# Exercise description:
Could you set down exactly the lines of the data below, starting at the one that holds "[0:01.00-0:02.00]" and ending at the one that holds "What the speaker", both included, and only those?

# Records supplied:
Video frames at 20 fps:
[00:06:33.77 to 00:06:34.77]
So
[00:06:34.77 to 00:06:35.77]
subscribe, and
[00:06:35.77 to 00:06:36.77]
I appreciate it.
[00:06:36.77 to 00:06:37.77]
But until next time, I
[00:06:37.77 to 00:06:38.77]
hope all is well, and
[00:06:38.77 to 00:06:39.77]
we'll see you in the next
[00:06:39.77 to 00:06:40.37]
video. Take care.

---

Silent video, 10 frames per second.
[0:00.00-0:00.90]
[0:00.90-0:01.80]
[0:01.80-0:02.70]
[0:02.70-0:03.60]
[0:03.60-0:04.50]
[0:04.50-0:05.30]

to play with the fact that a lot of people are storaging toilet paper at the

==

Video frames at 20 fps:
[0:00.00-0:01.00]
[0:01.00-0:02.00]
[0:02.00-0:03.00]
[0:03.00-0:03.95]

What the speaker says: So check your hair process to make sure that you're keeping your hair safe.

# Written response:
[0:01.00-0:02.00]
[0:02.00-0:03.00]
[0:03.00-0:03.95]

What the speaker says: So check your hair process to make sure that you're keeping your hair safe.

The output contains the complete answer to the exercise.